I think you hit the nail on the head in your paragraph about Oscar Wilde. Do we really need to know how to translate classical Greek? It's impressive, but maybe no longer all that essential.
There's a generation gap at work here. The things you and I consider broad-based knowledge may not be among the standards of knowledge that are valued by a younger generation. On the other hand, they know how to do things -- like compose music using Apple's Garage Band, or how to repair an iPod -- that I couldn't begin to fathom. Knowledge changes over time.
I do worry that young people don't know O. Henry (to use Ched's example) or geography. But there are a lot of popular Victorian authors that I don't know. Maybe it's just all part of a changing world.
We shouldn't bemoan that obsolete skills are no longer learned. But what the Survivor guy is talking about is the loss of concrete experience that one gains from interacting with the physical world and that gives one an understanding of a problem as opposed to just finding the answer to a problem with, say, a calculator.

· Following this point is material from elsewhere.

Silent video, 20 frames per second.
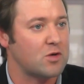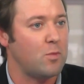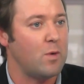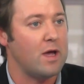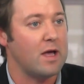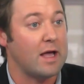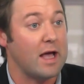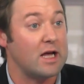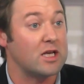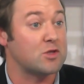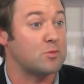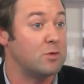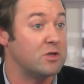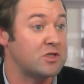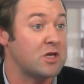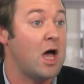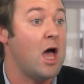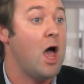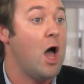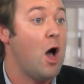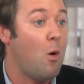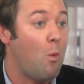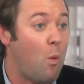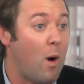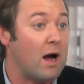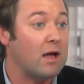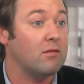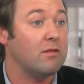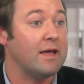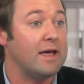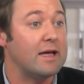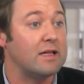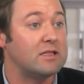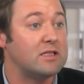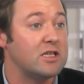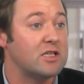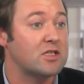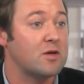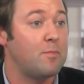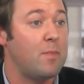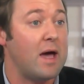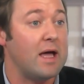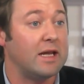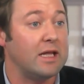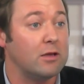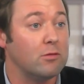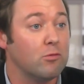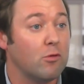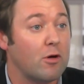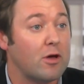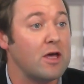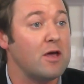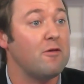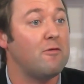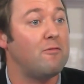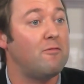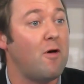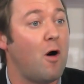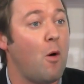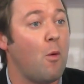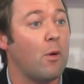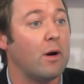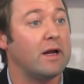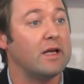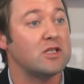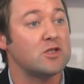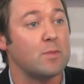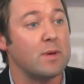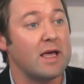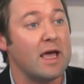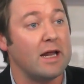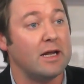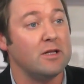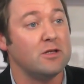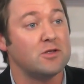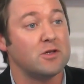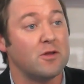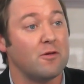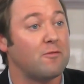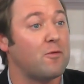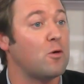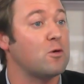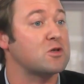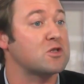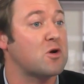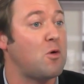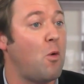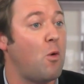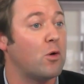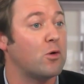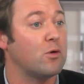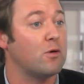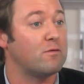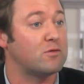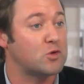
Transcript: week, as was widely anticipated. Looking forward as we get into the first quarter of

These are the all-important post-apocalyptic skills, and those without them will be in serious trouble during the coming End Times.
The dumbing down of children comes when children's books (even simple ones written by Richard Scarry) have been changed to be EASIER to read--big words taken out. Too challenging for a child. Richard Scarry book--too challenging, think about it.

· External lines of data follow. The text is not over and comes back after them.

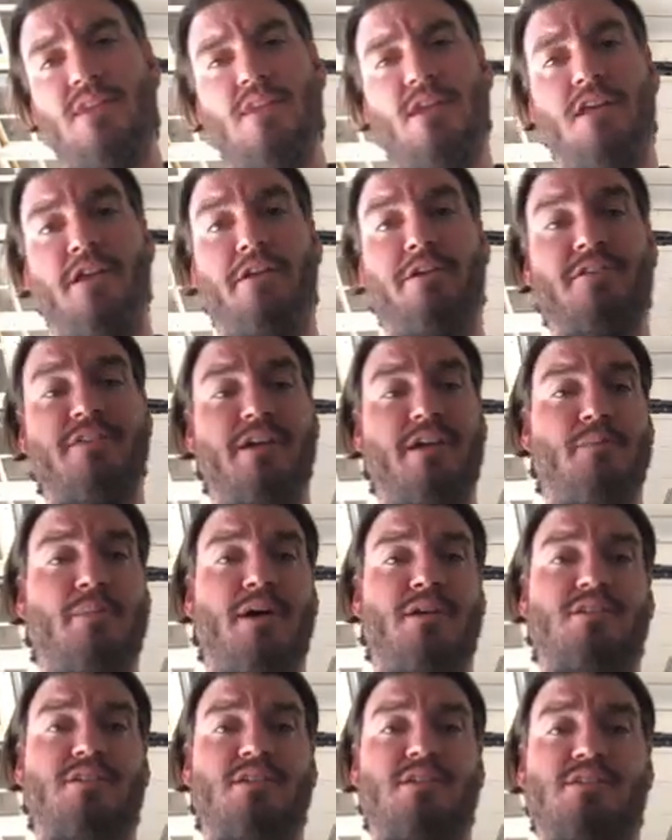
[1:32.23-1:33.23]
another thing
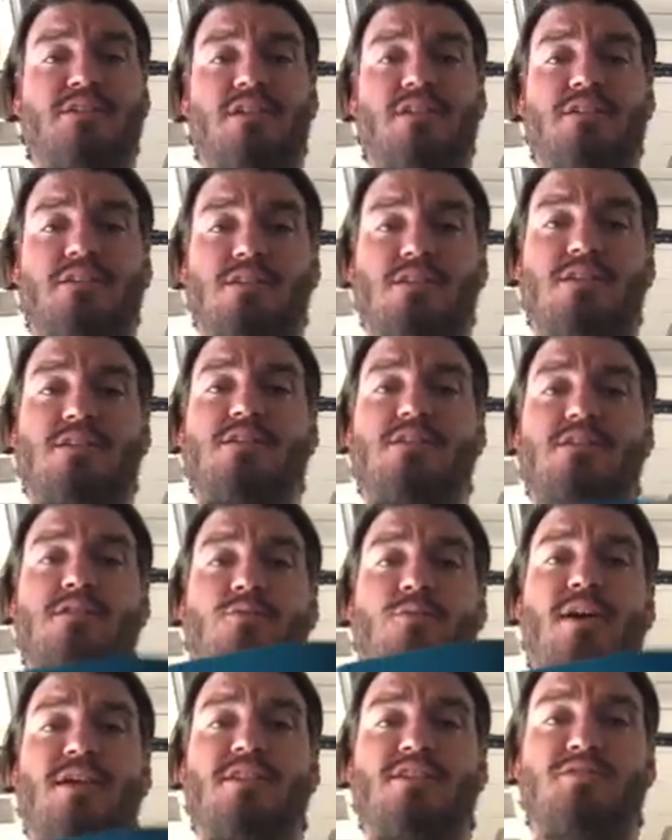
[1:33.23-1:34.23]
about this is the
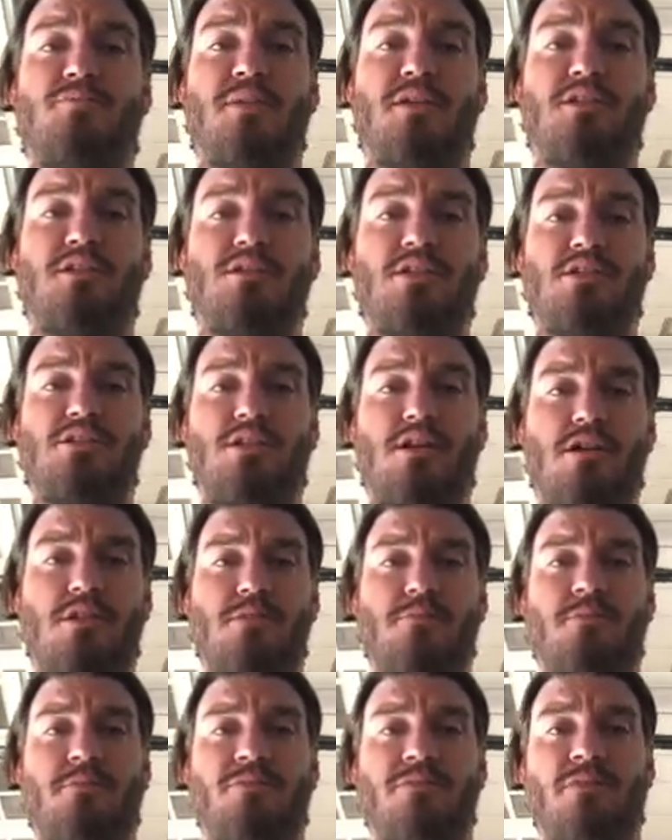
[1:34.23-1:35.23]
way the spindle is here.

also changing the rules of games so every child wins.
everything is easy everybody wins--it's so obvious to me as a parent that my kids did NOT get the same education that I did, they did not get the same books-- everything was made easier, they got top grades without trying very hard. Much had to be read and taught at home to make up for the lack. In college they met kids who had gone to prep schools and private schools who had had a more rigorous education, and they were drawn to these kids. More interesting conversation, they said.
I think kids still have the Capacity to learn advanced math and understand it, and actually enjoy it-- the way it was taught to me, without a calculator of course!
Learning things we don't need to learn, things that won't be useful... how do we know it isn't useful really--how do we know it didn't expand our minds a little to learn some of the ancient ways?
It isn't about knowing a particular author, it's about being able to read and actually understand what they wrote, and it isn't trashing a generation to worry about their education,
and to want it to improve.
I'll spare you one of my usual comment diatribes, but I believe it is a serious problem...very serious.
Here's an example. When I was little, I read an old copy of Robert Louis Stevenson's "A Child's Garden of Verse." I still have it. One poem, "My Shadow," talks about "india-rubber ball." Well...even in my generation we didn't say india-rubber...just "rubber," and I was clueless as to what an "india-rubber ball" was. I looked it up to understand it, and think where that lead me into rubber exportation, etc.
It is a changing world, but many children/teens don't even know how to "fix an iPod." The Apple store fixes the iPod...or Mommy and Daddy buy them a new one. "I don't know where I got it. Hands brought it."
I remember telling a younger friend once about an Al Jolson song. Naturally she said, "Who's that." When I explained how I had learned all of his songs as a child, she said, "I'm not that old," and I said, "Well neither am I...but I know who he is...just like I know who Napoleon is, and I wasn't alive during his era either, Elizabeth!"